Hackett loses, but mark it in the 'win' column
It was a heartbreaking 51.7-to-48.3 percent final tally, with Republican candidate Jean Schmidt squeaking by Democrat challenger and Iraq veteran Paul Hackett.
But that's barely the tip of the story. The write-ups in daily newspapers start to scratch the surface. "In a nationally watched race that she began as a prohibitive favorite, Republican Jean Schmidt narrowly held off a hard-charging Marine to win..." begins a Cincinnati Post write-up of the vote. But, it continues, the race "was much tighter than had been expected in a district that the GOP has dominated for three decades and in which registered Republicans outnumber Democrats by a more than 3-to-1 margin."

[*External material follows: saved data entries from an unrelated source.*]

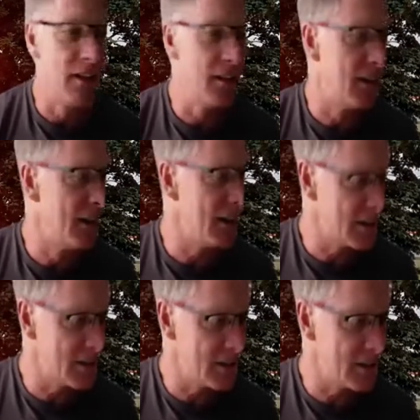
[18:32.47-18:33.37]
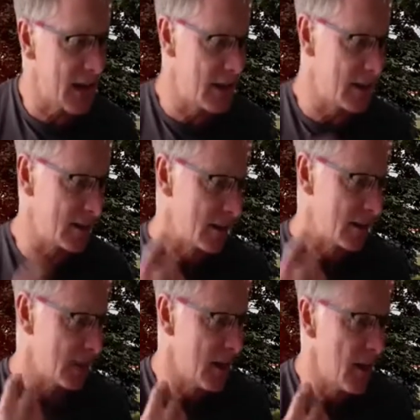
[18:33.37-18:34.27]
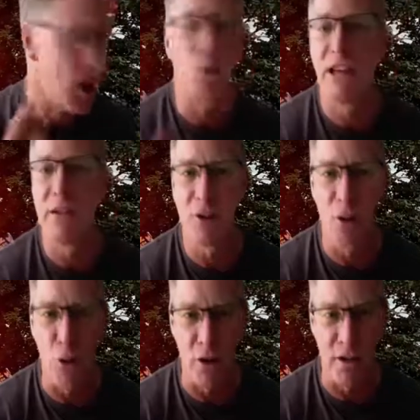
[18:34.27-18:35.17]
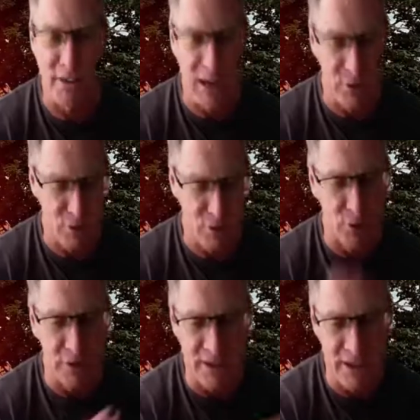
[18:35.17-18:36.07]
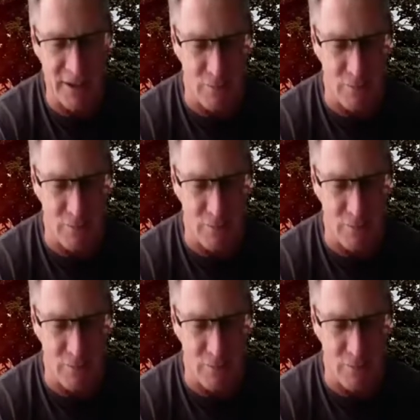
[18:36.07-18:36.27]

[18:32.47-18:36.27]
instantaneously, oh, David Hawkins, that was who it was, thank you,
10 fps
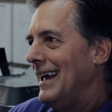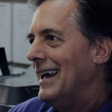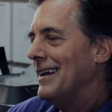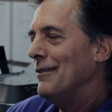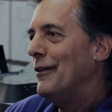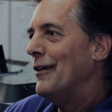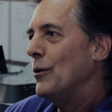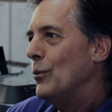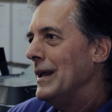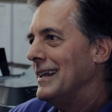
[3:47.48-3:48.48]
and a
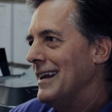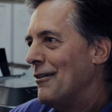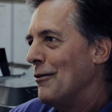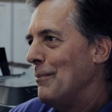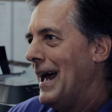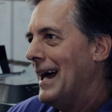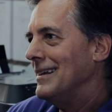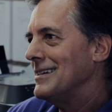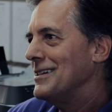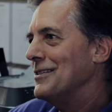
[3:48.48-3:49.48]
very weak, narrow
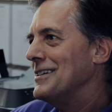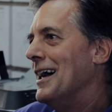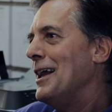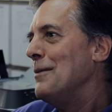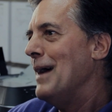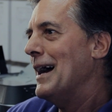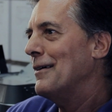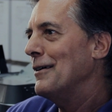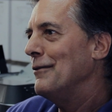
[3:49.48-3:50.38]
patent. So it's not a matter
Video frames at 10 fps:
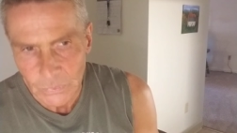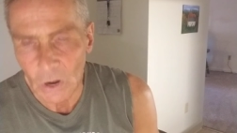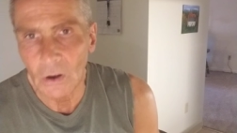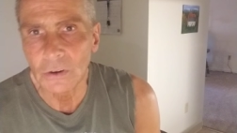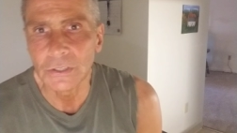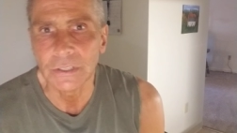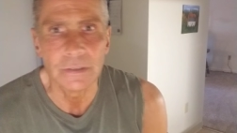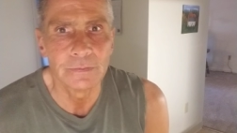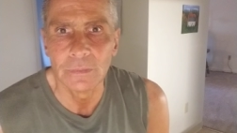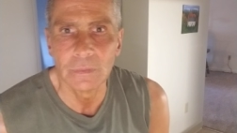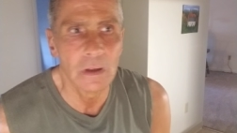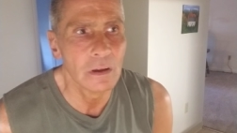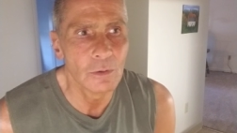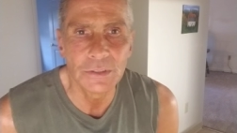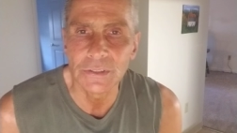Carlson, uh,
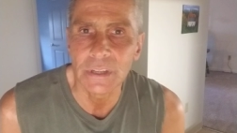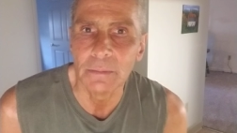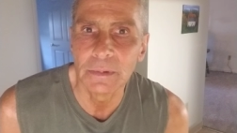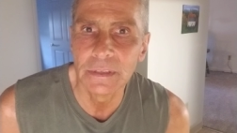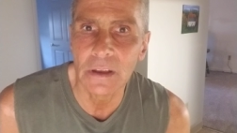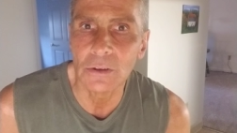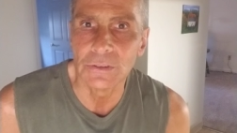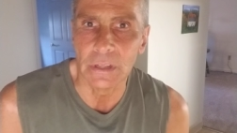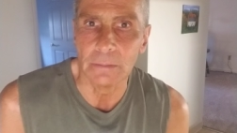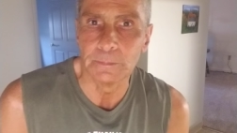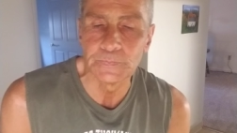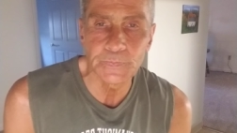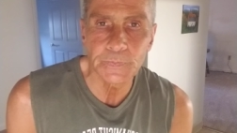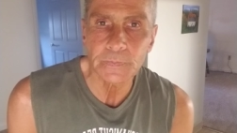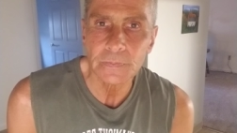what's his name, tells them.
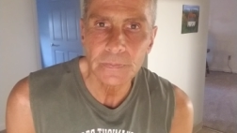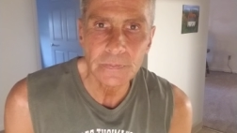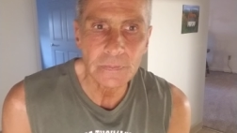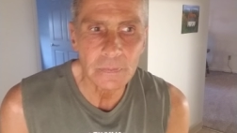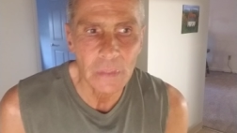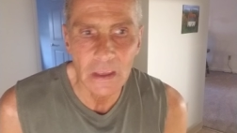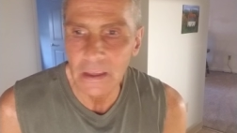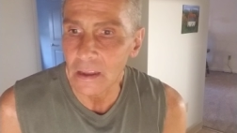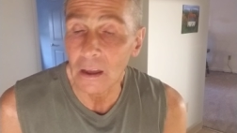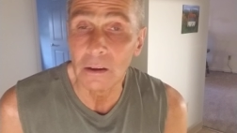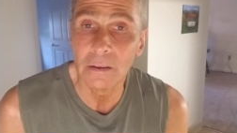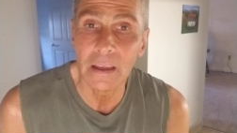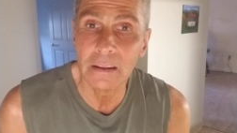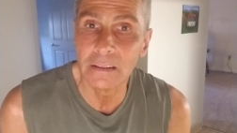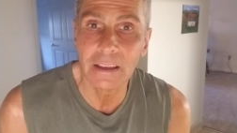You know,
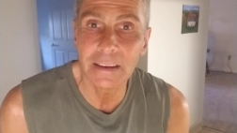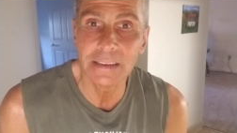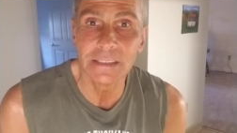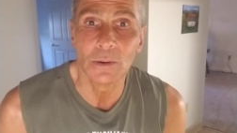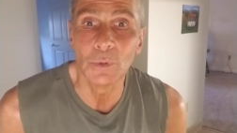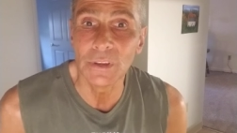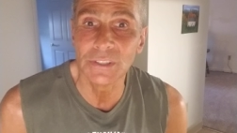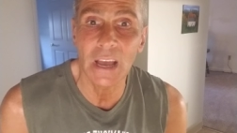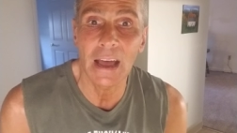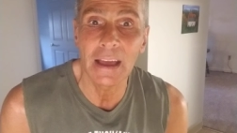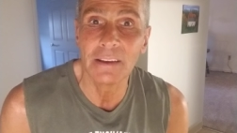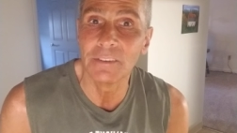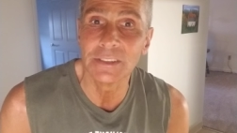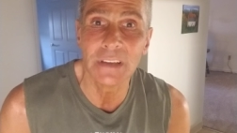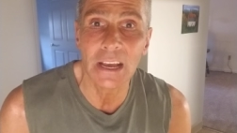and like I said, with a sigh of
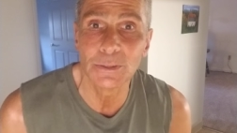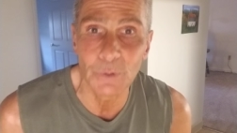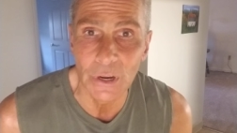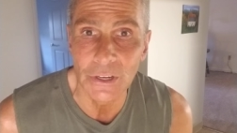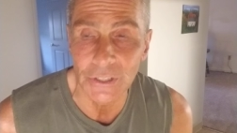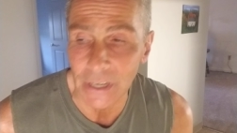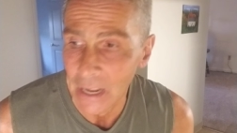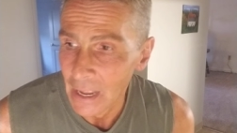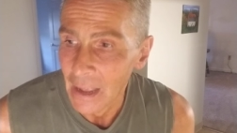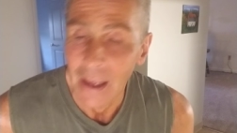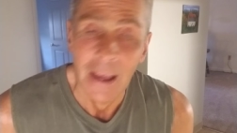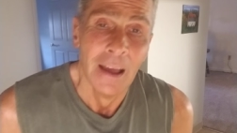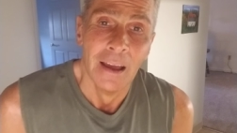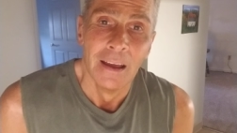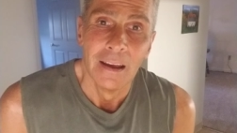exasperation,
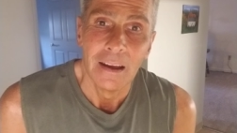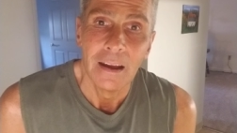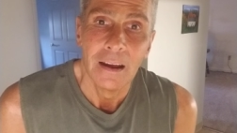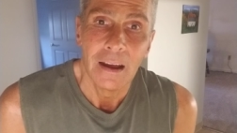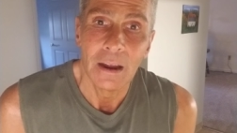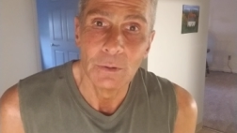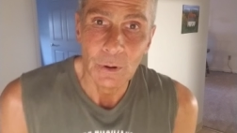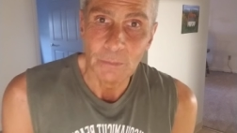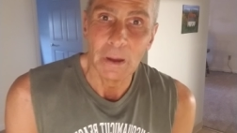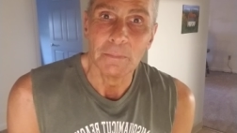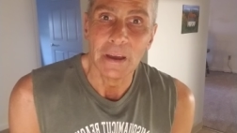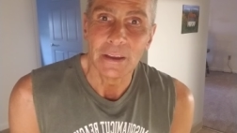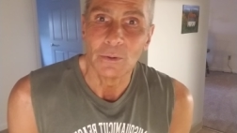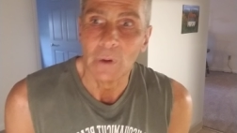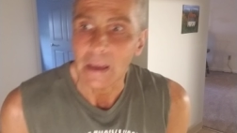I rode my
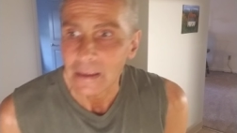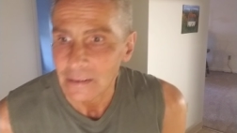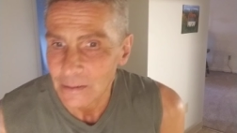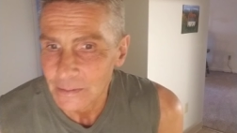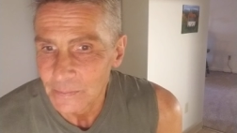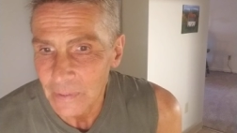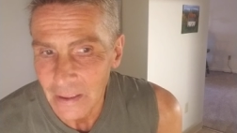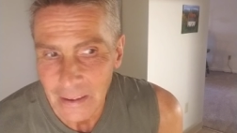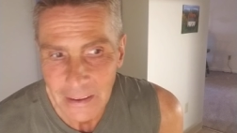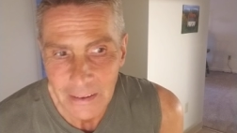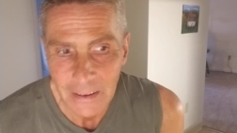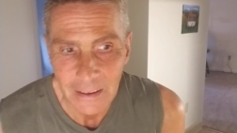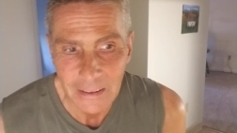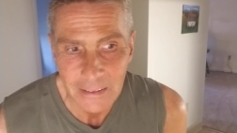bike away. And uh,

The previous representative, Republican Rob Portman, won his last election with fully 70 percent of the vote. The fact that a political unknown could pull off such a strong showing is rightly interpreted as an event with much larger significance. As Markos Moulitsas writes on DailyKos, "...this is probably the only district in Ohio in which Paul would've lost.[...]So the state GOP avoids a "devastating blow", but only by the hair on their chinny chin chin.[...]It's a new day for the Democratic Party, one in which no Republican district is safe."
By running an aggressively anti-war and anti-Bush campaign, Paul Hackett broke new ground in post-9/11 Democratic politics. As John Nichols writes in The Nation,
"Despite the battering from right-wing media, and despite being overwhelmingly outspent, Hackett achieved the best Democratic showing in the region since the Watergate election of 1974. Indeed, on Wednesday morning, the Enquirer referred to the Democrat's showing as 'nothing short of astounding.'"And Hackett did it by pulling no punches in the fight. He called President Bush a "son of a bitch" on the record, said Bush's "bring it on" comment was "the most incredibly stupid comment" made by a President, and rightly labeled conservative war supporters who chose not to serve in the military "chickenhawks."
Hackett's kind of knock-down, drag-out campaigning likely won't fly on the national scene, but since retaking our local political districts is the next order of business for next year's congressional campaigns, I hope the Democratic leadership is paying attention to what Paul wrought.